E agora que o ano se encerra, as sensações e expectativas vêm misturadas. De repente nossas superstições de roupas de cor específica, de pular 7 ondas, guardar as sementes da romã ou da uva, já não parecem fazer muito sentido. Ao invés delas celebramos o fato de estarmos saudáveis, de podermos estar com nossas famílias. Sentimos esperança de que vai passar, de que a vacina vai chegar, segura, disponível a todos, e, junto com ela, abraços, reuniões com amigos e famílias, salas de aula borbulhando de conhecimento e de alunos. De que teremos uma página virada.


Porque é isso que novos começos nos permitem. Eles permitem a possibilidade de pensar "Agora vai dar certo", "Temos uma nova chance", "Estamos prontos para tentar". Por isso ciclos são tão importantes. Desde cada manhã que descortina um novo dia, até ciclos maiores dentro da nossa vida ou até mesmo grandes ciclos da humanidade. Não é o branco que temos por hábito vestir no ano novo que vai nos trazer paz. Mas é a nossa busca, a nossa esperança. Vestimos nossa alma de fé, fortalecemos nossa certeza de que nós seremos melhores e de que as possibilidades que temos são grandes. Se fazemos promessas elas são um pacto para nós mesmos. São algo que estamos dizendo estar dispostos a fazer porque achamos que isso irá contribuir para nossa felicidade.

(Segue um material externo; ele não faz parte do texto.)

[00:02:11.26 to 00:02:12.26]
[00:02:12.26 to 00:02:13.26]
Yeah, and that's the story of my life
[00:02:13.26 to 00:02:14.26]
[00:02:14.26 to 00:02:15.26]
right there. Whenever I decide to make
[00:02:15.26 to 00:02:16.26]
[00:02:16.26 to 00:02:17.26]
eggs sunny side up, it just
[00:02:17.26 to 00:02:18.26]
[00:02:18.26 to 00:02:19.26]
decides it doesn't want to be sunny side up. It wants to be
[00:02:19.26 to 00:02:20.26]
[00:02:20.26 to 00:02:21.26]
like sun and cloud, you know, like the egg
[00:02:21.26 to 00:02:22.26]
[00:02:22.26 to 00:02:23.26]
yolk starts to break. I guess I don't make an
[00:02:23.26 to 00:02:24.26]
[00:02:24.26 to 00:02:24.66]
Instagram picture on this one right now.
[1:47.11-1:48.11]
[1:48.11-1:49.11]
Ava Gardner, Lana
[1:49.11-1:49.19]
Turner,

Acredito que tenha sido isso também que 2020 deixou de legado. Não apenas a dor da morte, das restrições, do medo, mas essa possibilidade de nos percebermos mais, de olharmos para nossas vidas, para as pessoas com quem convivemos e de refletirmos. Tanto tempo isolados gerou um mergulho em nós mesmos, nem sempre sem dor, é fato, mas com certeza gerando algo, mexendo em alguma coisa. Se temos por hábito só valorizar o que perdemos e não necessariamente o que temos, nesse tempo de tantas perdas, quantas pequenas coisas passarão a ganhar novo status? Certamente o próximo abraço num amigo ou familiar que você der vai ter um gosto muito especial. E até suas intenções de novo ano provavelmente serão influenciadas pelo ano que passou. Porque ninguém conseguiu atravessá-lo incólume. Mas, se podemos reduzi-lo, no melhor português, a um ano de bosta, que ao menos ele sirva de fertilizante para as sementes do ano que vem. E veremos o que ele irá produzir.